§ What the task requires
In your copy, each record should read exactly as it does below, and no pictures should be present.

--- Source data Enclosed Below ---

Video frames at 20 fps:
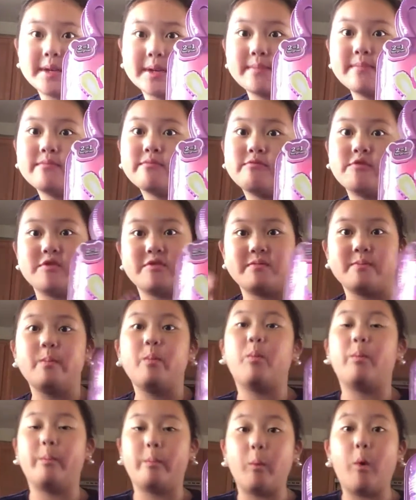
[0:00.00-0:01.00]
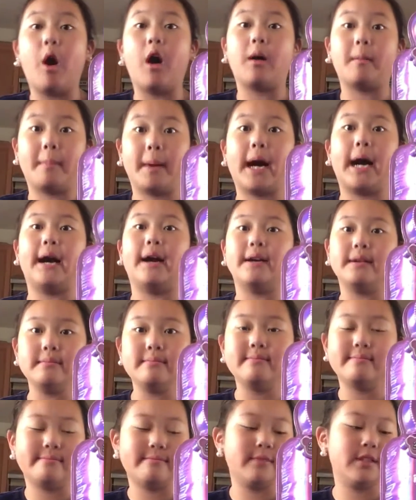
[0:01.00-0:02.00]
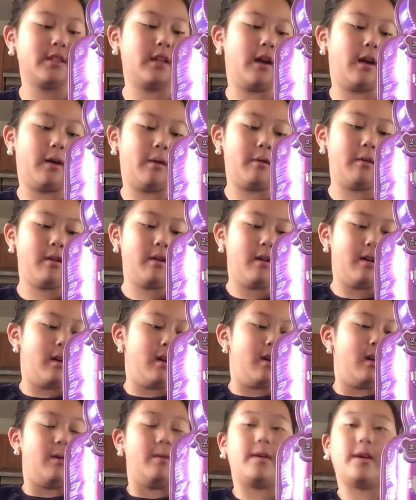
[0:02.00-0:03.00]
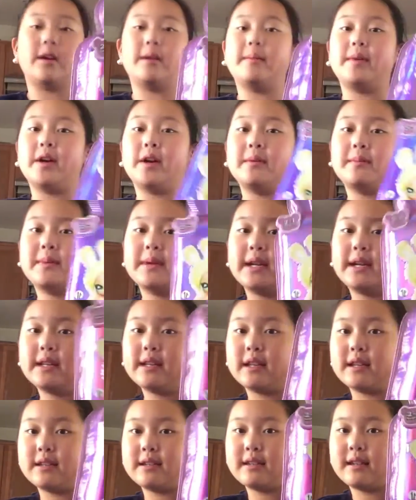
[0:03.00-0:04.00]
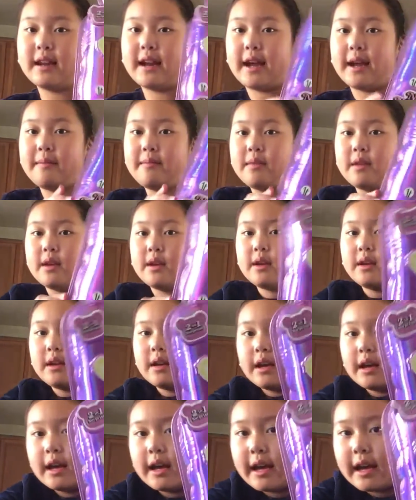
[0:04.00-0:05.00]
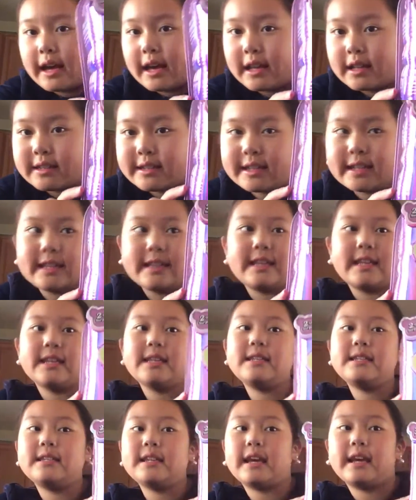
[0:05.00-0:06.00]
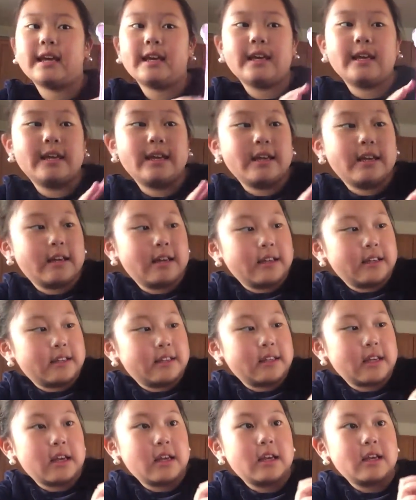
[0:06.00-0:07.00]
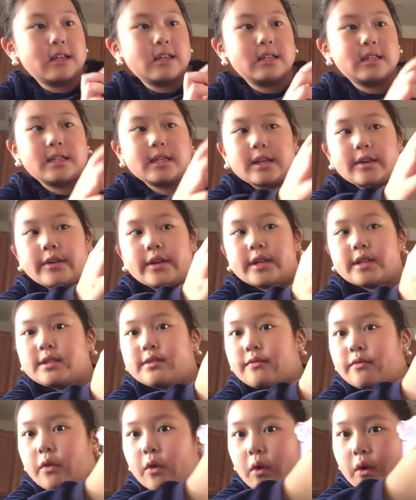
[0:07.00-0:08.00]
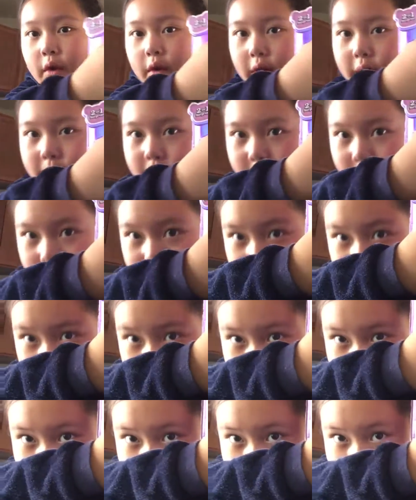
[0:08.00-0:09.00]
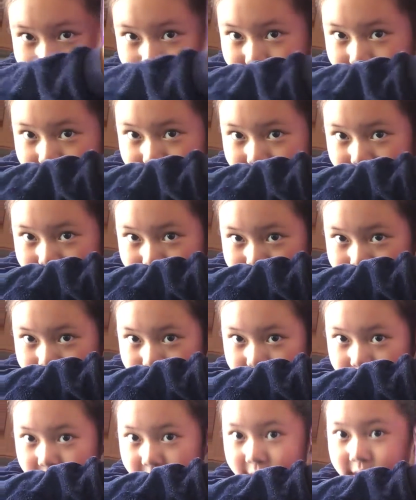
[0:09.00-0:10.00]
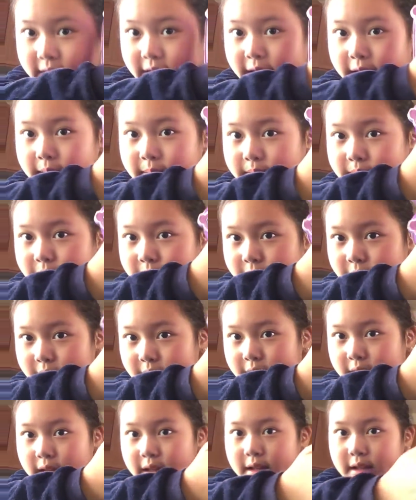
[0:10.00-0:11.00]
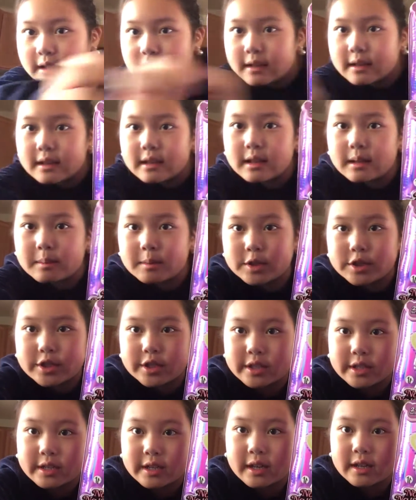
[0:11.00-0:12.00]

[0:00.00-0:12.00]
me just walk by. So we're going to be opening this today, and this is Series 4. If you guys can see it, it's right there. Let me show you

--- End of Enclosed Source data ---

§ Written solution
Video frames at 20 fps:
[0:00.00-0:01.00]
[0:01.00-0:02.00]
[0:02.00-0:03.00]
[0:03.00-0:04.00]
[0:04.00-0:05.00]
[0:05.00-0:06.00]
[0:06.00-0:07.00]
[0:07.00-0:08.00]
[0:08.00-0:09.00]
[0:09.00-0:10.00]
[0:10.00-0:11.00]
[0:11.00-0:12.00]

[0:00.00-0:12.00]
me just walk by. So we're going to be opening this today, and this is Series 4. If you guys can see it, it's right there. Let me show you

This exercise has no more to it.